◆ To do ◆
Write out exactly every line from the one containing "[9.00-9.12s]" through the final line of the material below, both included. Pictures are to be skipped.
——
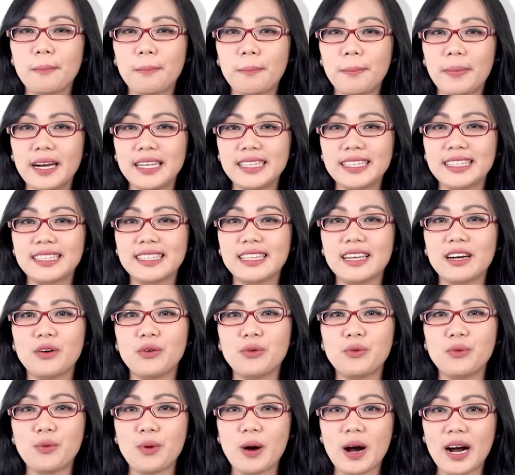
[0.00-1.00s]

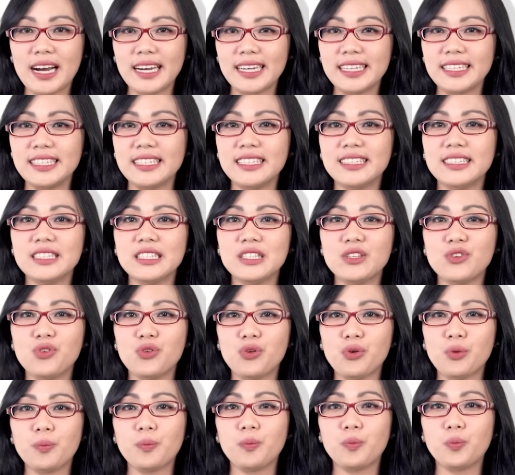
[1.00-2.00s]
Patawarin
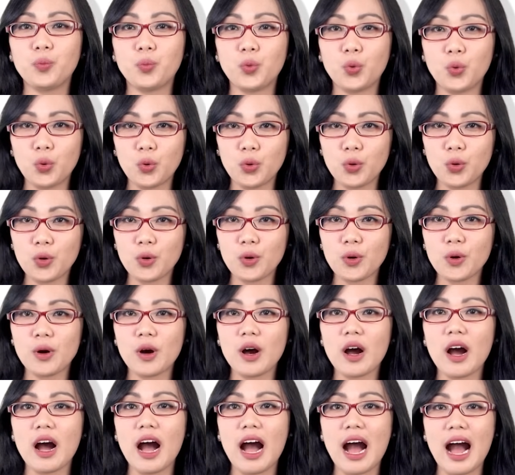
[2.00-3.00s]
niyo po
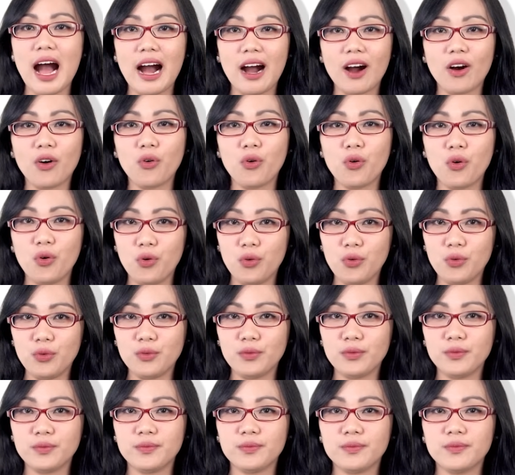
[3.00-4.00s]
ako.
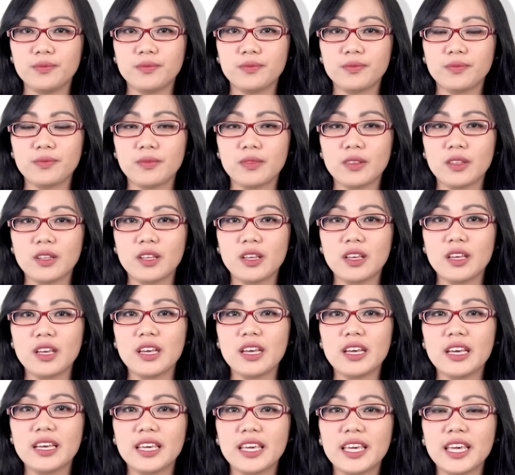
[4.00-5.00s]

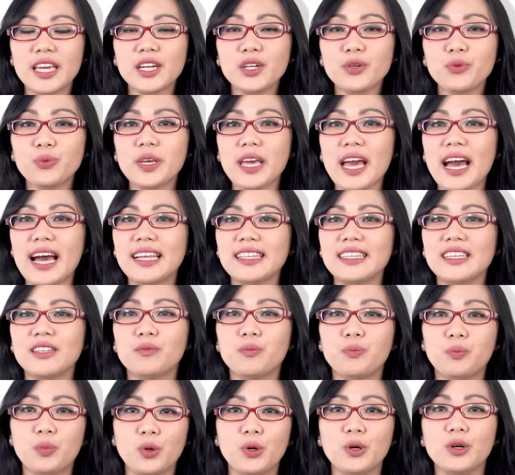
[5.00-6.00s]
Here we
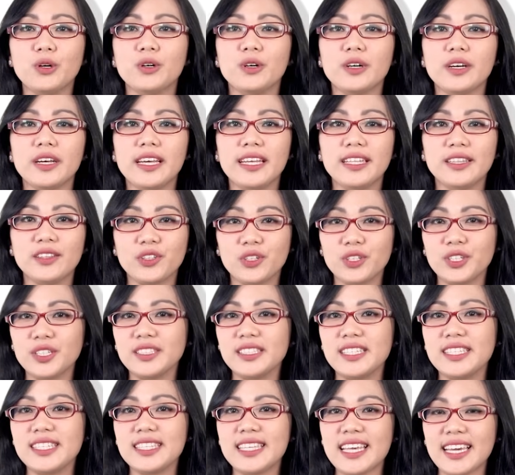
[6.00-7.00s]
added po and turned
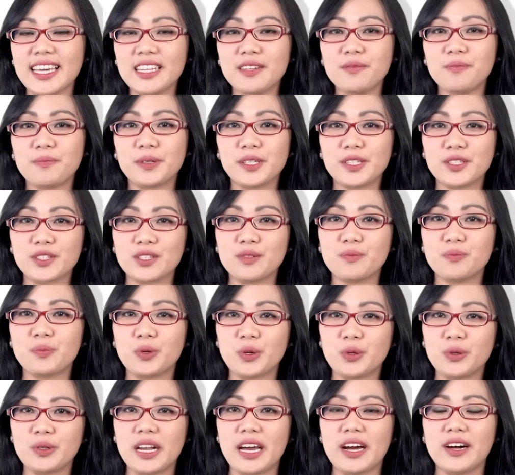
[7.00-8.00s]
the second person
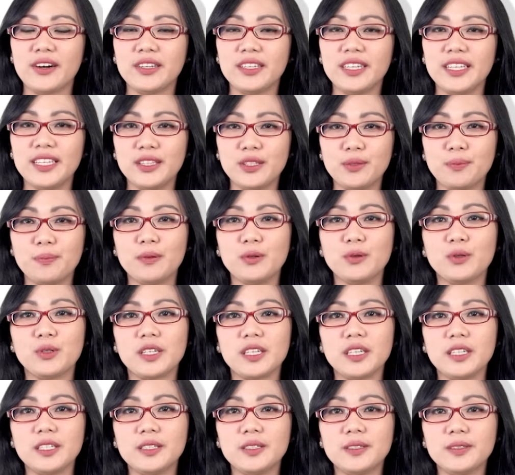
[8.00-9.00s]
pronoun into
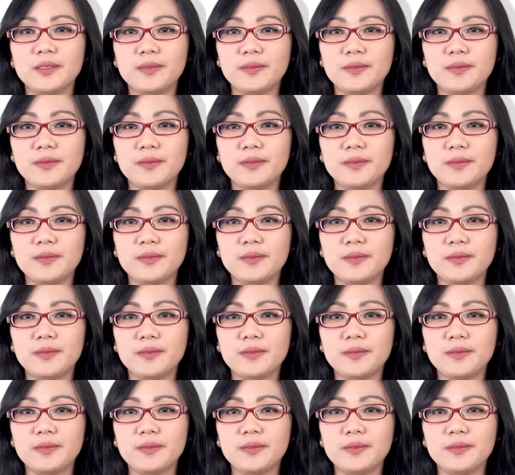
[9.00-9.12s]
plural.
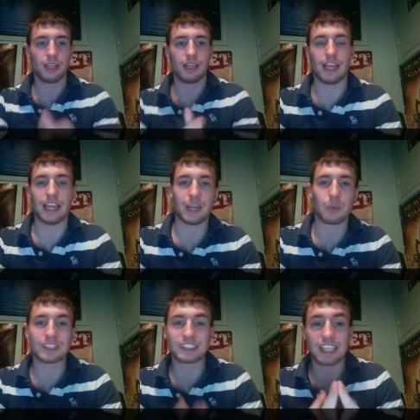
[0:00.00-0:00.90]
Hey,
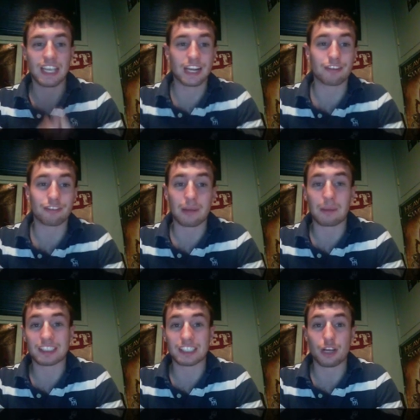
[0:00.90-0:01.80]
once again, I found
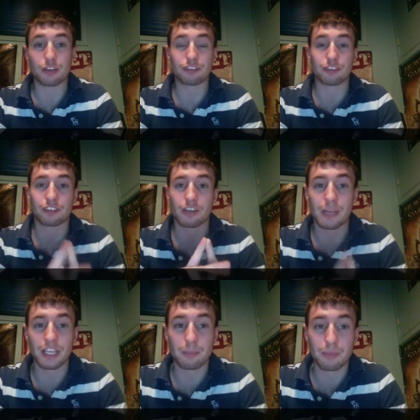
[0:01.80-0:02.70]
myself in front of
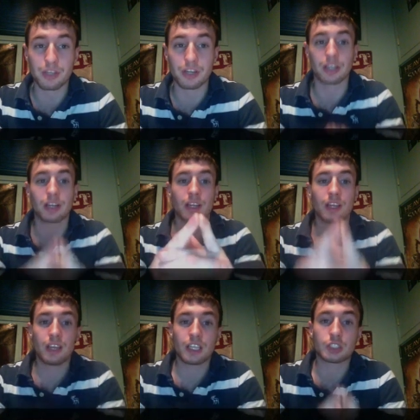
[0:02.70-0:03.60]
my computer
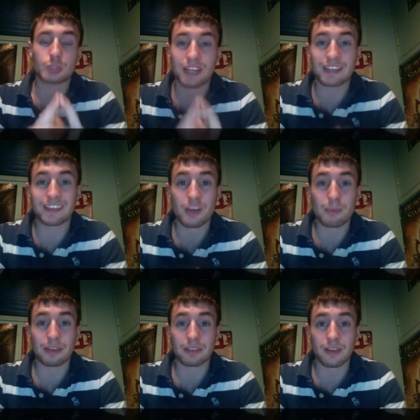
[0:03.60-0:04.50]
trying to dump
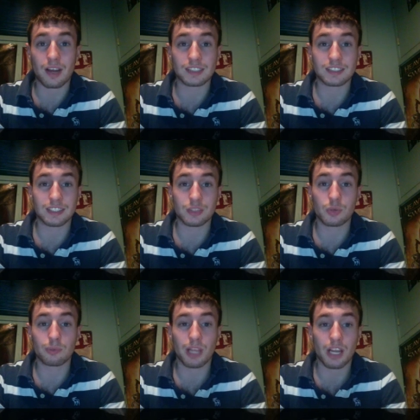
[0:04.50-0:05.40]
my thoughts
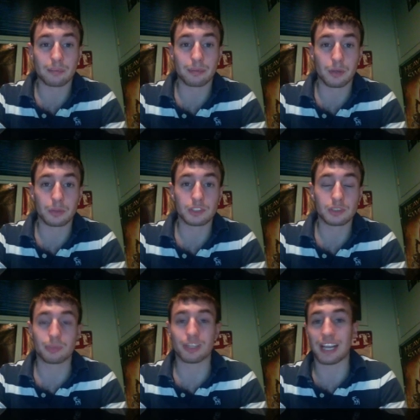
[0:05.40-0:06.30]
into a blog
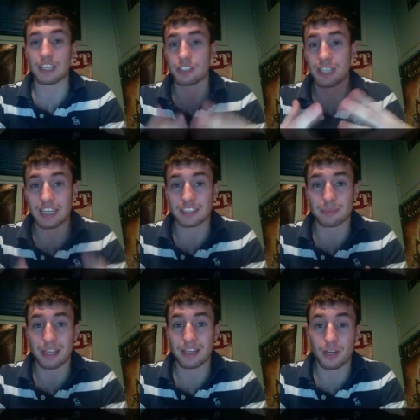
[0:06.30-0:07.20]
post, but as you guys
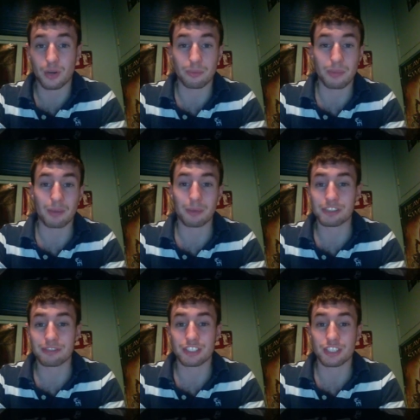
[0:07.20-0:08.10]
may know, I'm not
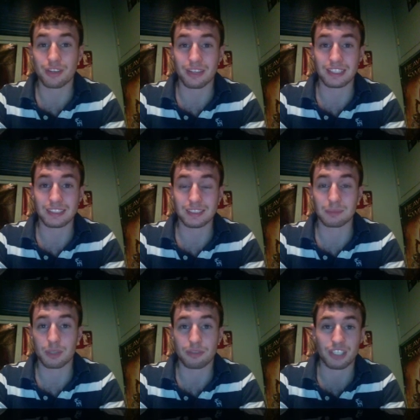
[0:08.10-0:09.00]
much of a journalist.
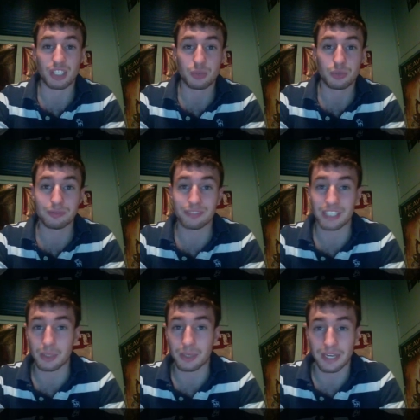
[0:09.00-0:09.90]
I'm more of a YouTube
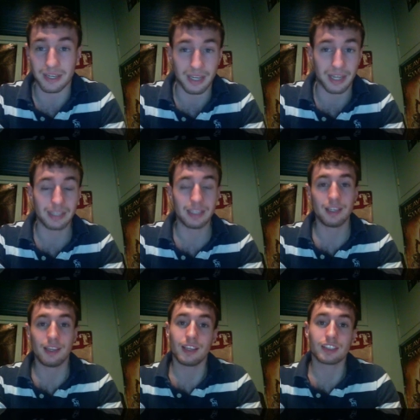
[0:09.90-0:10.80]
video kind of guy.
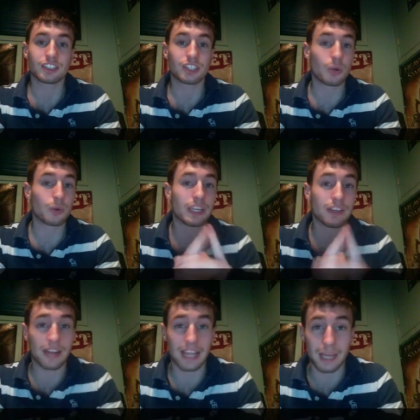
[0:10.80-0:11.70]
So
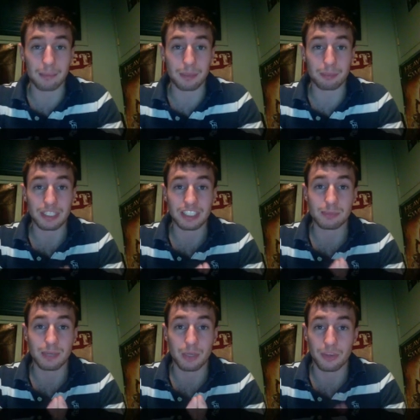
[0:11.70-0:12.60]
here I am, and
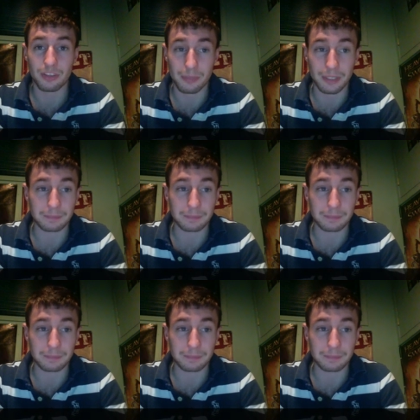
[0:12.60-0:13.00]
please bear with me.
——
◆ Exercise result ◆
[9.00-9.12s]
plural.
[0:00.00-0:00.90]
Hey,
[0:00.90-0:01.80]
once again, I found
[0:01.80-0:02.70]
myself in front of
[0:02.70-0:03.60]
my computer
[0:03.60-0:04.50]
trying to dump
[0:04.50-0:05.40]
my thoughts
[0:05.40-0:06.30]
into a blog
[0:06.30-0:07.20]
post, but as you guys
[0:07.20-0:08.10]
may know, I'm not
[0:08.10-0:09.00]
much of a journalist.
[0:09.00-0:09.90]
I'm more of a YouTube
[0:09.90-0:10.80]
video kind of guy.
[0:10.80-0:11.70]
So
[0:11.70-0:12.60]
here I am, and
[0:12.60-0:13.00]
please bear with me.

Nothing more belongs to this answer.